Ladbrokes' shares are down some 17 per cent (at the time of writing) from the price when it confirmed in June that it was in merger talks with Gala Coral. Disquiet over the deal was personified through high-profile shareholder Dermot Desmond, who sent a letter to shareholders and brokers outlining his reservations. A fund manager who owns the stock but did not want to be named, said he understood some of the concerns highlighted by Mr Desmond and had viewed the deal himself as merely "okay rather than a standout, brilliant transaction". But the manager added it was "hard to argue against the fact the market was consolidating and people who don't have scale will be at a disadvantage". He said if the deal did fall through both would be "at the dance looking for another partner".

In spite of the market's muted response to the deal, Peel Hunt's leisure and gaming analyst, Nick Batram, has retained his buy rating, suggesting that, even if the CMA puts too many obstacles in the way of a deal, the potential organic recovery under new chief executive Jim Mullen could push the shares higher.

 

Tightening odds

Another reason for the desire to pal-up may also be the sheer level of competition in the market, a factor highlighted by Mr Corcoran at Betfair's recent results presentation. The chief executive said the company would be maintaining its marketing spend at the same level as that reached during last year's World Cup, partly because two rivals in particular were "making it tougher for the rest of the market". Mr Corcoran said the return on its marketing investment was strong, but this is something investors need to monitor. Ramping up marketing spend is all well and good, but it needs to yield results. Mr Corcoran also said he had noticed smaller rivals, such as unlisted SkyBet, significantly increasing levels of hiring in a clear bid to challenge the larger businesses.

 

IC VIEW: Mobile and online gambling remains a growing trend. But the size of the initial boost given to these stocks by digital technologies is unlikely to be repeated. Ultimately this means the businesses are likely to have to maintain high levels of investment in technology to stay ahead of the game. Marketing costs may also remain elevated, although more direct campaigns via mobile devices provide a relatively low-cost means of generating traffic and returns.

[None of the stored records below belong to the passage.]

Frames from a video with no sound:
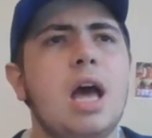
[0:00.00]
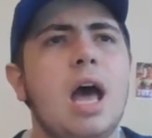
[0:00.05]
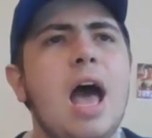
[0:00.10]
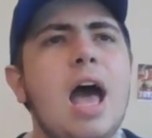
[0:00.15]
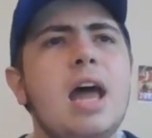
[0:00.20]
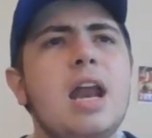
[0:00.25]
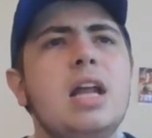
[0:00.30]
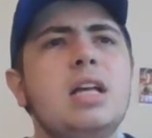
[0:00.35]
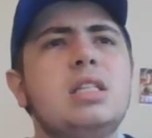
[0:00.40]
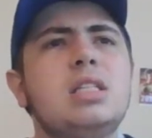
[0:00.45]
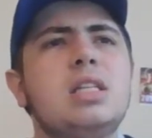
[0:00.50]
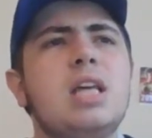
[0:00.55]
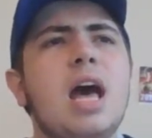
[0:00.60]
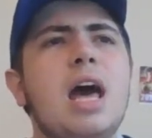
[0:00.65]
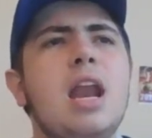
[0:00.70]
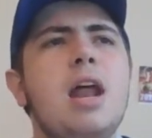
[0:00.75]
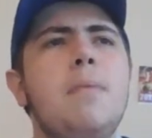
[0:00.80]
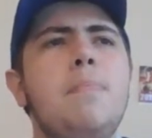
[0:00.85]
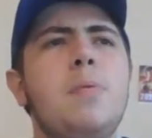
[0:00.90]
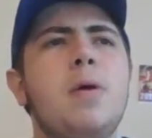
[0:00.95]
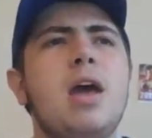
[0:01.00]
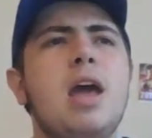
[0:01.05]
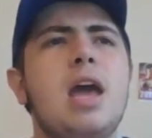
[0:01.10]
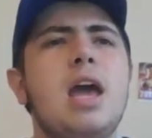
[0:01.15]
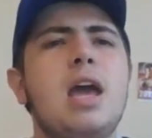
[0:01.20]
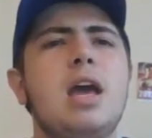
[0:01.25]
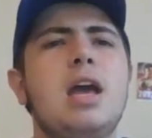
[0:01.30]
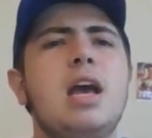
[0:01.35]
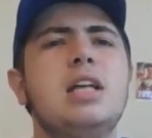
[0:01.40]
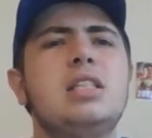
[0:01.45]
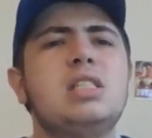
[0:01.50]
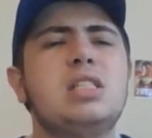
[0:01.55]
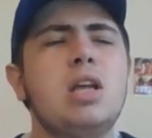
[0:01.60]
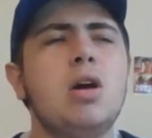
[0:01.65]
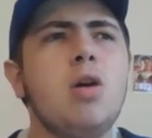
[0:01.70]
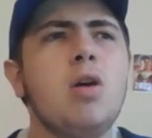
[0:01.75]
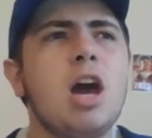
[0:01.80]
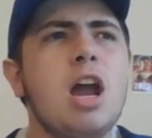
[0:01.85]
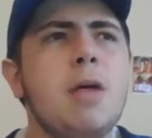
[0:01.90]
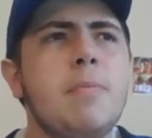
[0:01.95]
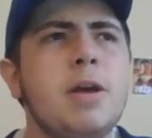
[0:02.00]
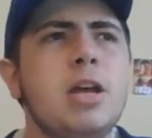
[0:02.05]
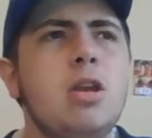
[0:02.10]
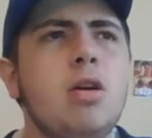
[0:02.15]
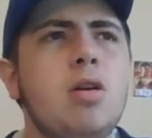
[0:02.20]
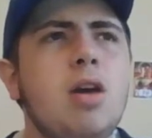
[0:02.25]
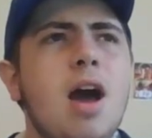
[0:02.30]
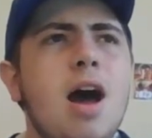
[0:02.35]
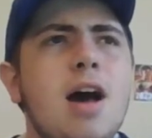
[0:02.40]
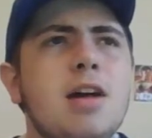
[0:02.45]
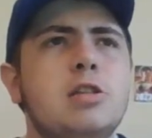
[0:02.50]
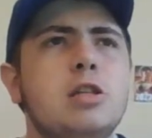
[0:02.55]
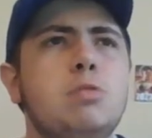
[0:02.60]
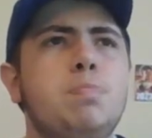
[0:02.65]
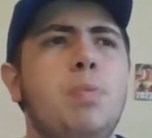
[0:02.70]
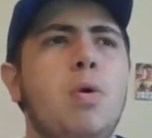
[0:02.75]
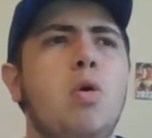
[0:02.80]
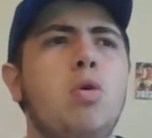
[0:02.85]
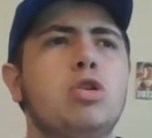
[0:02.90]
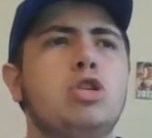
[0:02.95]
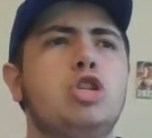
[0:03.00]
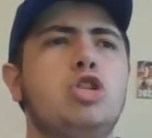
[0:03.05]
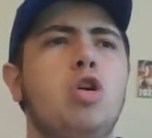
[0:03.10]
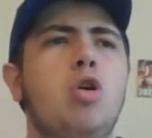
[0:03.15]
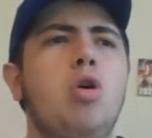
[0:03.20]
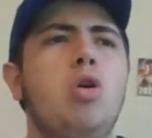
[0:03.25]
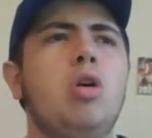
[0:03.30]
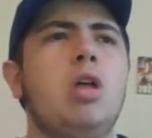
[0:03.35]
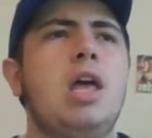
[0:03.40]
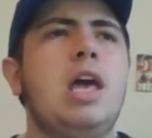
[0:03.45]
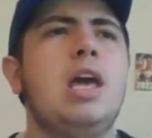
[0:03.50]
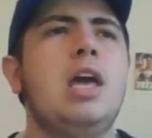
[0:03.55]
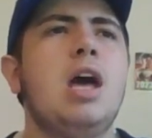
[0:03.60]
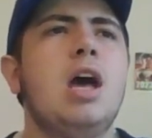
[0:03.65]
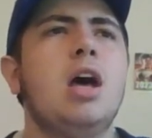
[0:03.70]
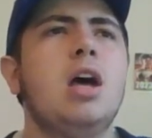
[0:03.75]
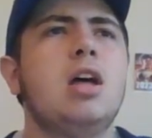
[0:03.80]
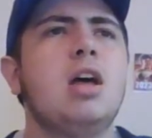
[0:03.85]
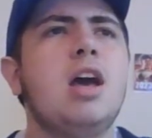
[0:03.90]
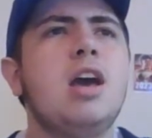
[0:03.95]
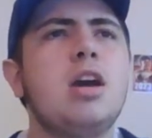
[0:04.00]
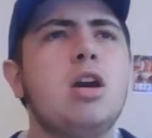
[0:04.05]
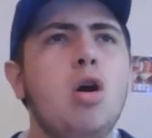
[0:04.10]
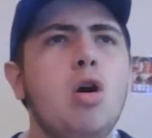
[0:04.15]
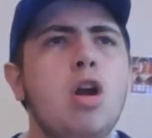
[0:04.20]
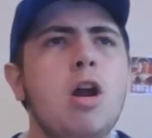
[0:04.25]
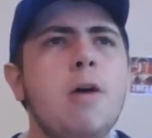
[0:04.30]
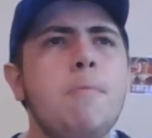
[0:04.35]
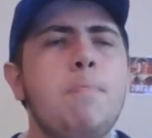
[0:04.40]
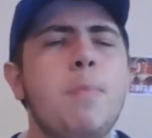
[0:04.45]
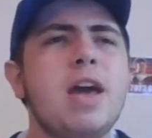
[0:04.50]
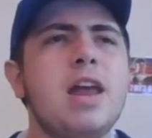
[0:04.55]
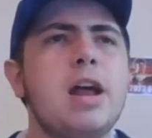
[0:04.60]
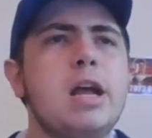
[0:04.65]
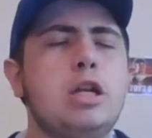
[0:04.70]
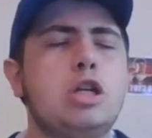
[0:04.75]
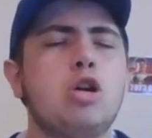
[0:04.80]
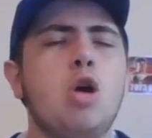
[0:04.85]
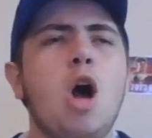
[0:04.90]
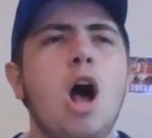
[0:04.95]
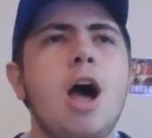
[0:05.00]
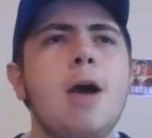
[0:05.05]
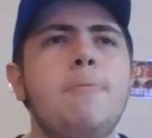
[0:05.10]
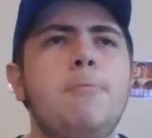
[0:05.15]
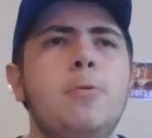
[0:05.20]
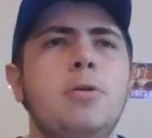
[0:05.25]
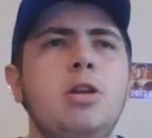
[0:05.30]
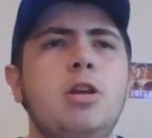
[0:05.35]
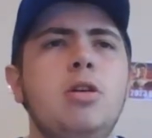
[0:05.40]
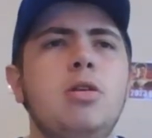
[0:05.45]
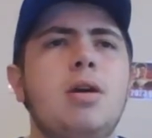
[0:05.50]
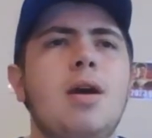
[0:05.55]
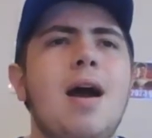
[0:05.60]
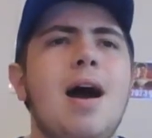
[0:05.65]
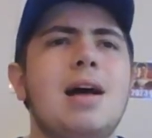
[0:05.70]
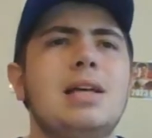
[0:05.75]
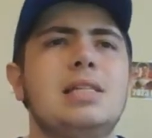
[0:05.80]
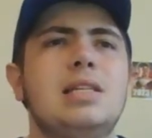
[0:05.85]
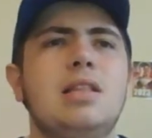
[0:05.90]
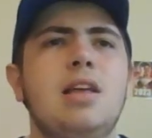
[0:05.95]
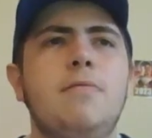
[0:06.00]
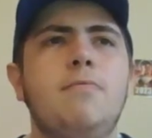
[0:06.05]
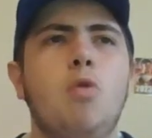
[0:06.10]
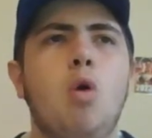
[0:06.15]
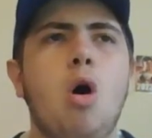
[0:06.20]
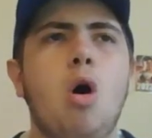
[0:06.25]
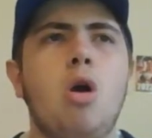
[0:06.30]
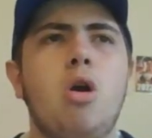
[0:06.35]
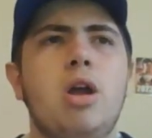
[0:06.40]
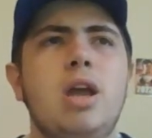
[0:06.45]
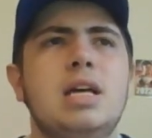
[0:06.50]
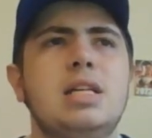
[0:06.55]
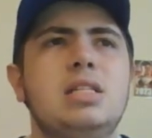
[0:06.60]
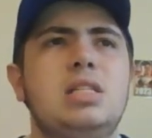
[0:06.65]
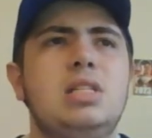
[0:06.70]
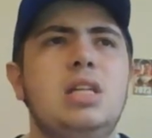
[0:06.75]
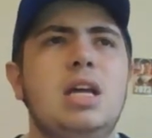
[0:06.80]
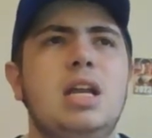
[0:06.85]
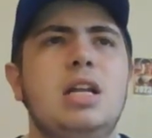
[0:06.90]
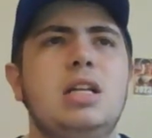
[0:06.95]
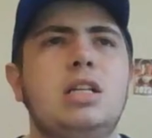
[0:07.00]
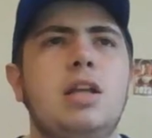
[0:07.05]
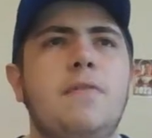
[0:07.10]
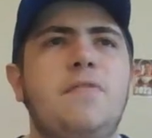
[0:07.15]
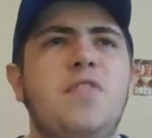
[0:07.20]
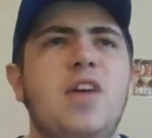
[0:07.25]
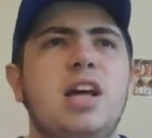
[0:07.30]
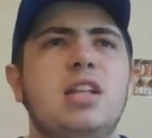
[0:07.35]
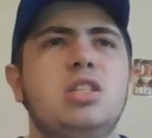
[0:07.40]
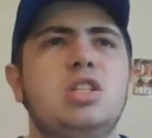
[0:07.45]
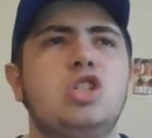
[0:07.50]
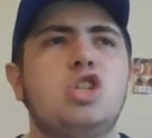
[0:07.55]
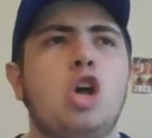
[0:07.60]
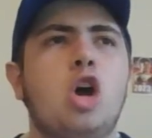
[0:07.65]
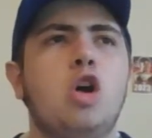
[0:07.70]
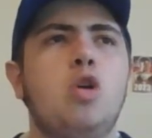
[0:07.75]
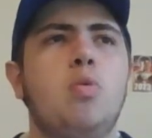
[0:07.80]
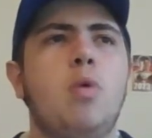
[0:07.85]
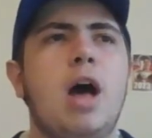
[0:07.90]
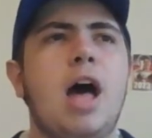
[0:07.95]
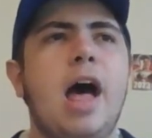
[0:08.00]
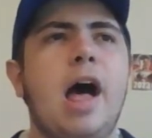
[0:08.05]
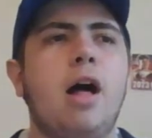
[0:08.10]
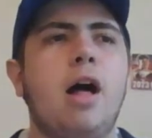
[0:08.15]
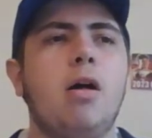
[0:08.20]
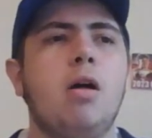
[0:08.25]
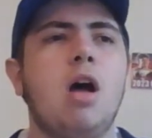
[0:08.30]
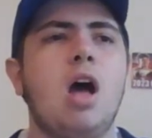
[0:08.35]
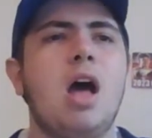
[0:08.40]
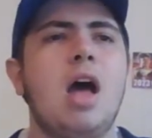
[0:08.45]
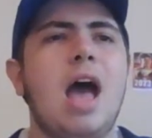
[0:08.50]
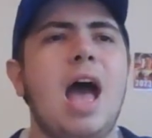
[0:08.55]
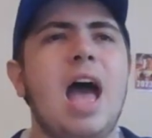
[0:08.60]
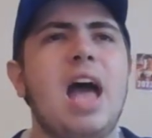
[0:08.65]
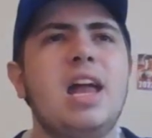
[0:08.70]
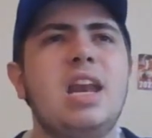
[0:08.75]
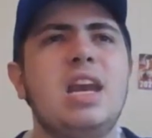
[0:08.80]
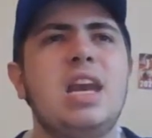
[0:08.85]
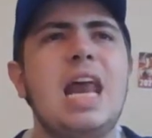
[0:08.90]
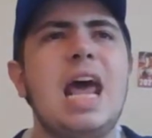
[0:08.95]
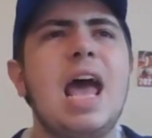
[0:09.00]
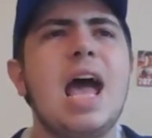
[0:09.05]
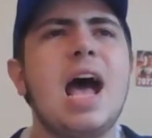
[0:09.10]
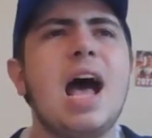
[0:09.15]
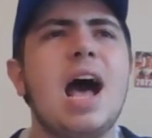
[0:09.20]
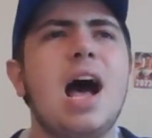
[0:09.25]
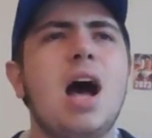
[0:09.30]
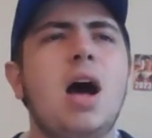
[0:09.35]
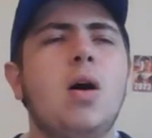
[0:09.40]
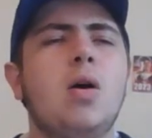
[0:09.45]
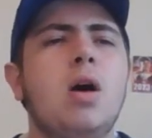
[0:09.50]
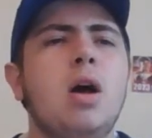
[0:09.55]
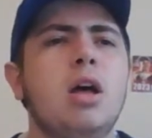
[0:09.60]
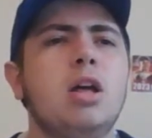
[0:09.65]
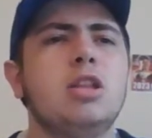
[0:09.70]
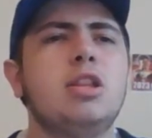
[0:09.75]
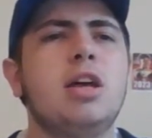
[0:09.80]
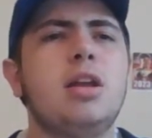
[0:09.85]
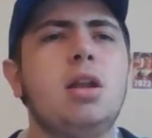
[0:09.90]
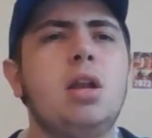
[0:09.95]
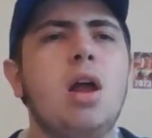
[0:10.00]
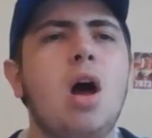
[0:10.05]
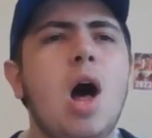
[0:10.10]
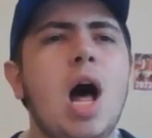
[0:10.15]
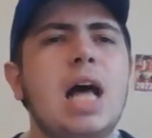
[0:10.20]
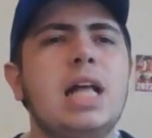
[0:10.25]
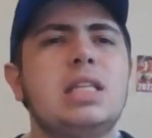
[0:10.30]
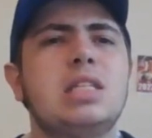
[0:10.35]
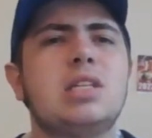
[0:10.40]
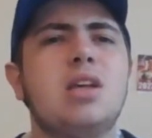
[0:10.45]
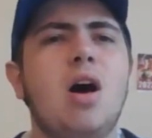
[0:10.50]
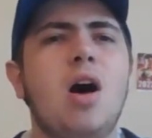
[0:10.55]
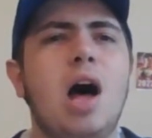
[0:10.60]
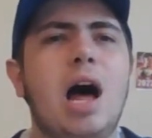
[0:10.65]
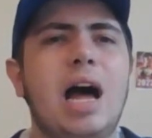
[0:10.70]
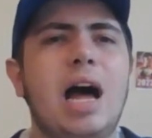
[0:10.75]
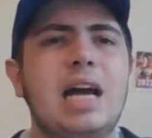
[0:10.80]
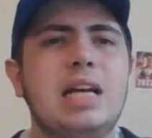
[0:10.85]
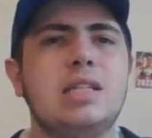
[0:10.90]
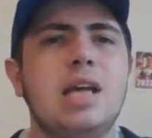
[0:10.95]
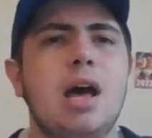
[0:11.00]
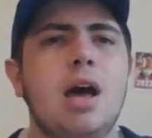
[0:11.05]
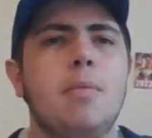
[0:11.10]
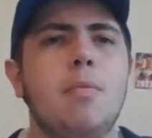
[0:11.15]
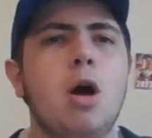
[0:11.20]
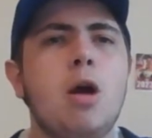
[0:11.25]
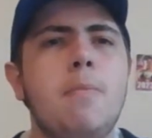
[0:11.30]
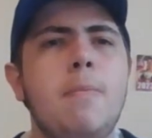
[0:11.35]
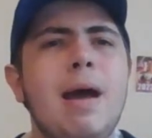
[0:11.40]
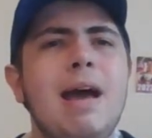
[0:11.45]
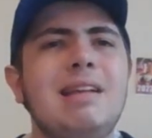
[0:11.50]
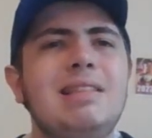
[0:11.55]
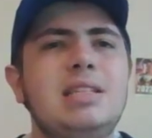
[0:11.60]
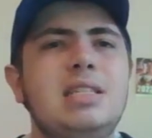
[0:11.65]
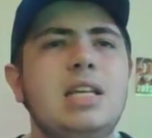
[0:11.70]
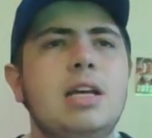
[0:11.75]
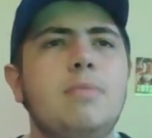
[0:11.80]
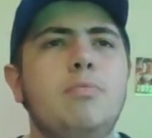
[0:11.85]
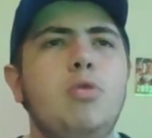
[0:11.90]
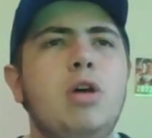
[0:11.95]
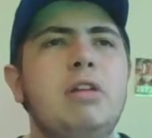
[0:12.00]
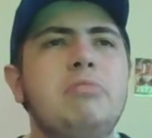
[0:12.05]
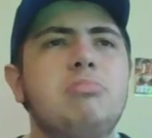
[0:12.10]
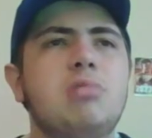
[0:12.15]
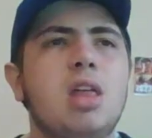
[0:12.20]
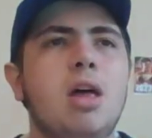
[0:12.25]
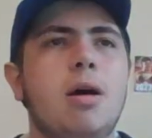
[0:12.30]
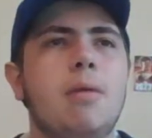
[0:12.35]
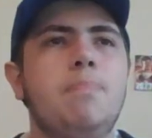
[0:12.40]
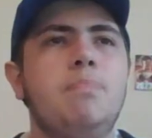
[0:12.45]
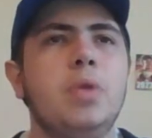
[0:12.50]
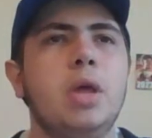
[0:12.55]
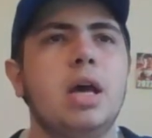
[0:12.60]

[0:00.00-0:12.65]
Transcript: And it's going to be... It's still going to be Newcastle's ball, surely. It could have been a try for Newcastle if Warriors didn't defend so well. And now, the Knights, guys, momentum with them.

Another factor investors need to consider is the split between regulated and non-regulated markets. Many companies cite how they are moving more towards regulated markets in expectation of greater certainty over revenues. However, it's worth remembering that gambling remains an expedient target for politicians wanting to raise taxes, while claiming they're acting out of a sense of social responsibility. Be careful where you place your bets.